- A cross-sectional study of 76 patients in Zhejiang, China. Forty patients with GAD in the active state and 36 healthy controls were compared in terms of composition of GI microbacterial flora.
- Researchers also examined a subgroup of 12 patients who were treatment-naïve and 17 controls. Stool samples were collected from the 12 patients who were treatment-naïve before initiating medication.
- Researchers also conducted a prospective study in a subgroup of 9 patients with GAD in both the active state and remissive state. Two stool samples were collected from each patient—one during the active state of GAD and one during the remissive state—for a total of 18 samples. Stool samples analyzed with the use of polymerase chain reaction and microbial analysis.

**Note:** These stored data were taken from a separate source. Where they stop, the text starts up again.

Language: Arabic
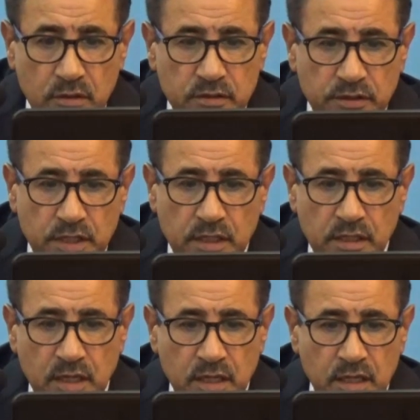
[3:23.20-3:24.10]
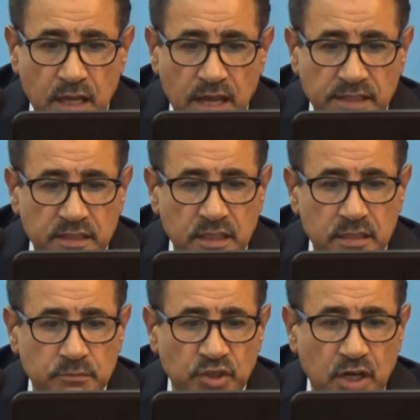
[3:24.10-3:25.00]
كل ذلك أدى
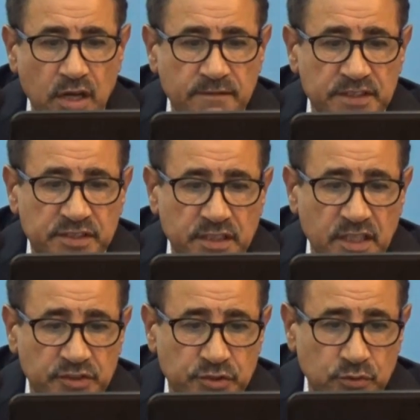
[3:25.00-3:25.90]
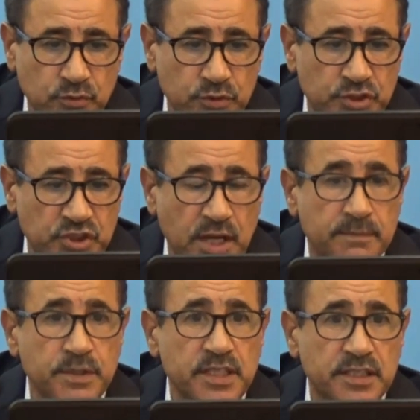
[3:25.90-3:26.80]
لمضاعفة سرعة صعود
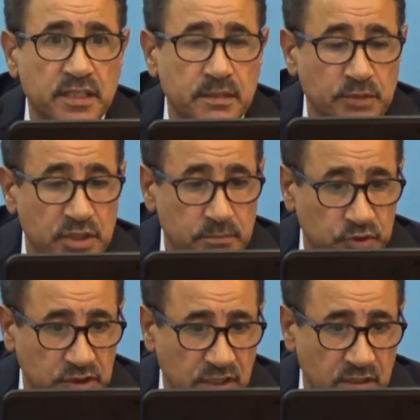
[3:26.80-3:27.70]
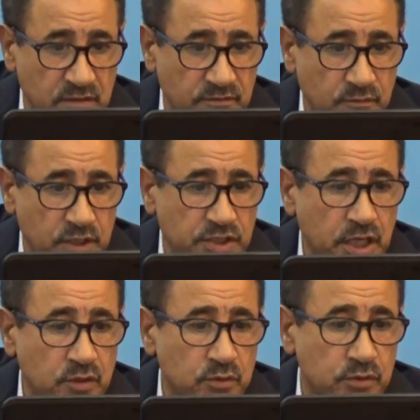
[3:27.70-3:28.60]
شعبية اليمين المتطرف
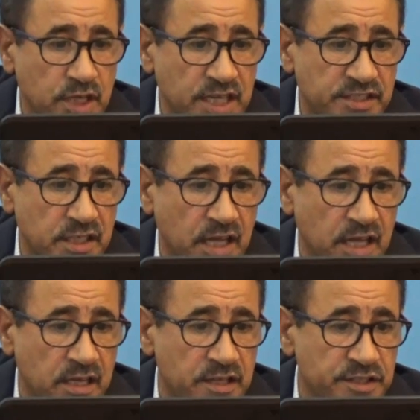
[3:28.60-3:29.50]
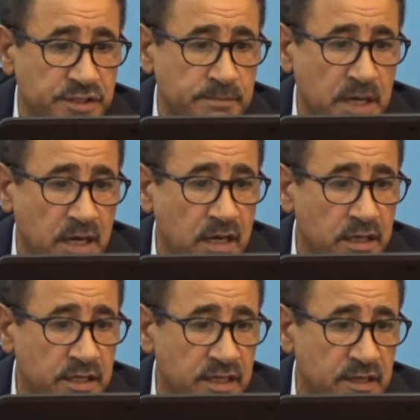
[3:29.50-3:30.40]
وجعله يحصل على نسبة
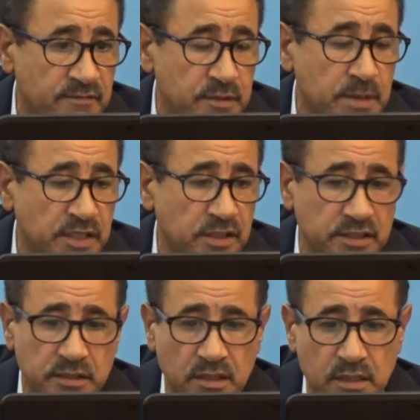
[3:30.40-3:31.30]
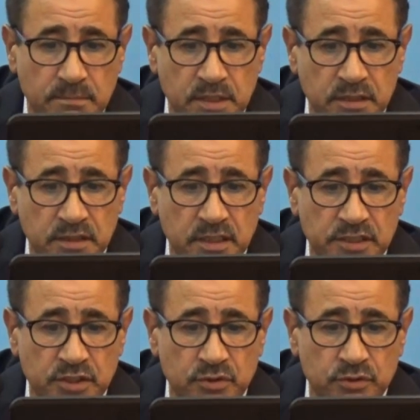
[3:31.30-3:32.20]
عالية في بعض الانتخابات
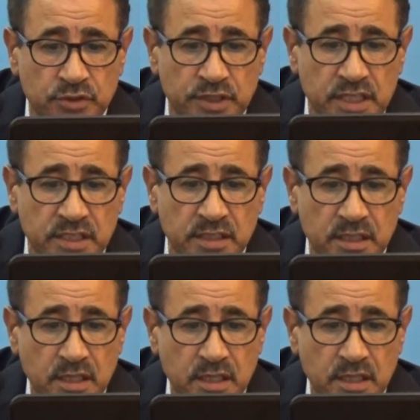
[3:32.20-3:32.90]
التي أجريت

- Patients completed the Hamilton Anxiety Rating (HAM-A) scale and were classified into groups. Those with HAM-A scores >14 were classified as being in the active state of GAD, and those with scores <7 were classified as being in the remissive state.
- Among the samples collected, 8 bacterial taxa were found in different amounts in patients with GAD and healthy controls. Bacteroidetes, Ruminococcus gnavus, and Fusobacterium were increased in patients with GAD compared with controls, while Faecalibacterium, Eubacterium rectale, Sutterella, Lachnospira, and Butyricicoccus were increased in healthy controls.
- Bacterial variety was notably lower in the 12 patients who were treatment-naïve compared with the control group.
- There was no notable difference in microbial composition between patients in the active vs remissive state.
- Patients with GAD had less short chain fatty acid–producing bacteria (Faecalibacterium, Eubacterium rectale, Sutterella, Lachnospira, and Butyricicoccus) compared with controls. Decreased formation of short chain fatty acids could lead to GI barrier disruption. Fusobacterium and Ruminococcus were increased in patients with GAD. Fusobacterium can cause disease and be invasive when it disseminates within the body. The inflammatory characteristics of Fusobacterium contribute to the immunologic activation in GAD. Ruminococcus breaks down mucin, which could then increase GI permeability by mucous degradation of the GI lumen.
Changes in food processing and manufacturing have led to changes in our diets. Changes in our normal GI microbacterial flora could lead to increased gut permeability, bacterial dissemination, and subsequent systemic inflammation. Research has shown that the composition of the microbiota changes across the life span.9 A balanced intake of nutrients is important for both our physical and mental health and safeguards the basis of gut microbiome regulation. A well-regulated gut microbiome ensures low levels of inflammation in the brain and body. Lifestyle modifications and dietary coaching could be practical interventions for patients with psychiatric conditions.5 Current advances in technology now offer precise analyses of thousands of metabolites, enabling metabolomics to offer the promise of discovering new drug targets and biomarkers that may help pave a way to precision medicine.